Tajemnicza choroba, na którą zapadli Brytyjczycy służący w Afganistanie, to dyzynteria, spowodowana bakterią o nazwie shigella. Tak przynajmniej twierdzą lekarze wojskowi z Czech - pisze czeski dziennik „Dnes”. Przypomnijmy: jak dotąd na tajemniczą, chorobę cierpi 40 osób z brytyjskiego personelu.

To żadna tajemnica - mówi gazecie pułkownik Jindrzich Sita, dowódca czeskiego szpitala wojskowego w Afganistanie. Bakteria atakuje błonę śluzową okrężnicy, powodując stan zapalny. Do epidemii dochodzi najczęściej w krajach o niskich standardach higienicznych. Choroba rozprzestrzenia się poprzez zakażoną wodę, mogą ją roznosić także muchy - mówi czeski lekarz.
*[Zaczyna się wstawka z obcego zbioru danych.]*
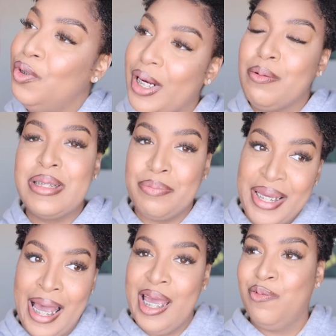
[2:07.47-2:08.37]
oh, that was
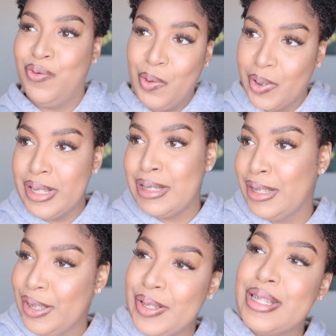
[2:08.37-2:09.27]
me. I had farted.
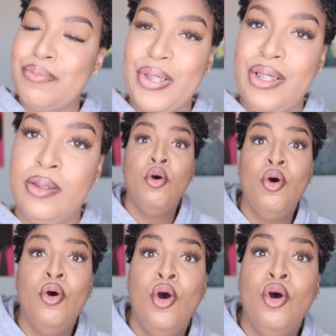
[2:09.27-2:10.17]
Excuse me. Who,
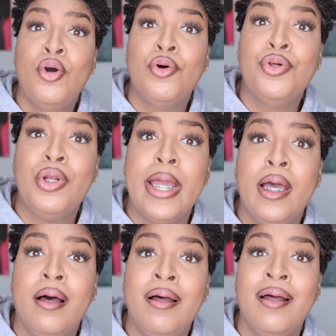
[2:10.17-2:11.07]
who, who gonna do
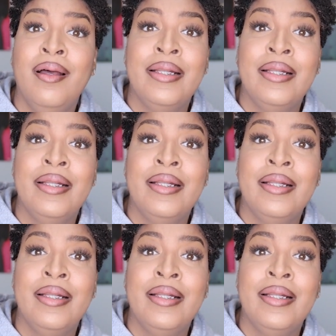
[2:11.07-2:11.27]
that?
Innego zdania są przedstawiciele ministerstwa obrony w Londynie. Oto najnowsza diagnoza - brytyjscy żołnierze w Afganistanie cierpią z powodu tak zwanego "wirusa zimowych torsji".

W ostatnim tygodniu złożonych chorobą zostało prawie czterdziestu brytyjskich żołnierzy stacjonujących w bazie Bagram na północ od Kabulu. Wszyscy mieli wysoką gorączkę, torsje i biegunkę. Kilku, w najcięższym stanie, ewakuowano do szpitali wojskowych w Niemczech i Wielkiej Brytanii.
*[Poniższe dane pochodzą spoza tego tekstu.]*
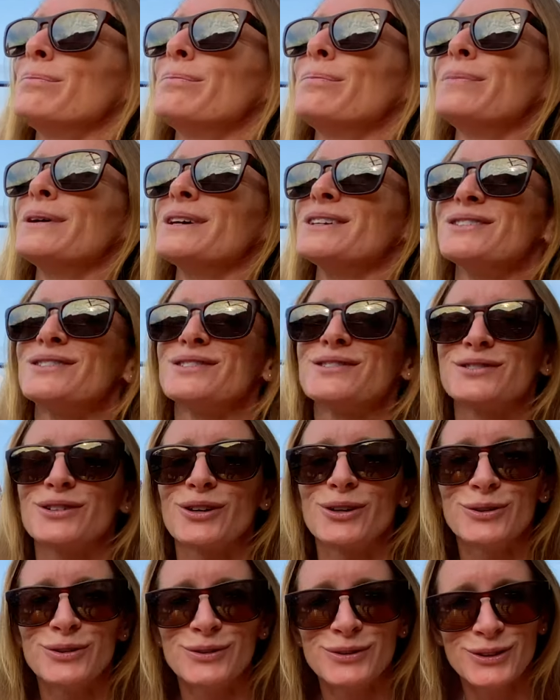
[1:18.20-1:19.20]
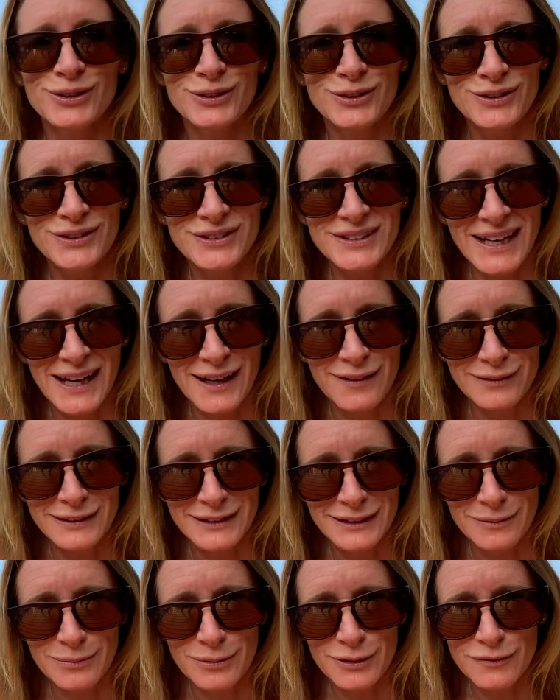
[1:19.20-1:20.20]
But so good to have a
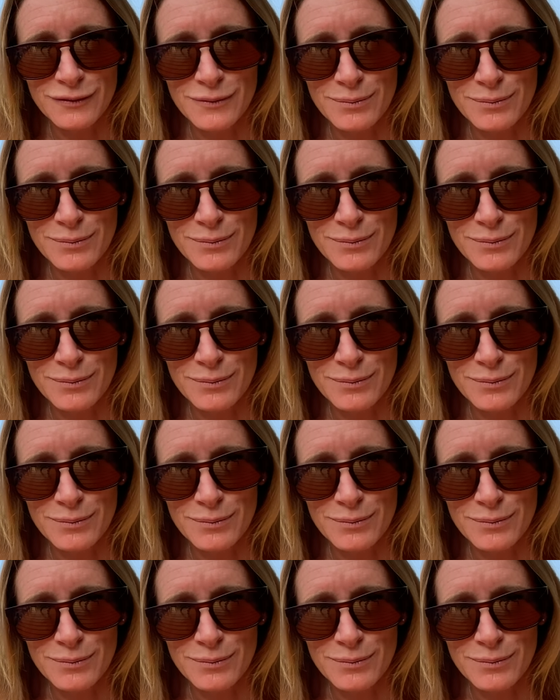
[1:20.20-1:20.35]
little bit of a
Brytyjscy naukowcy podkreślają, że wirus, który zaatakował Brytyjczyków nie jest niebezpieczny dla życia. W styczniu ten sam wirus zaatakował setki pacjentów i pracowników kilku szpitali w Wielkiej Brytanii. Żołnierze stacjonujący w Afganistanie wyjątkowo ciężko przechodzą jednak chorobę, co lekarze przypisują klimatowi - upałom i dużej wilgotności powietrza.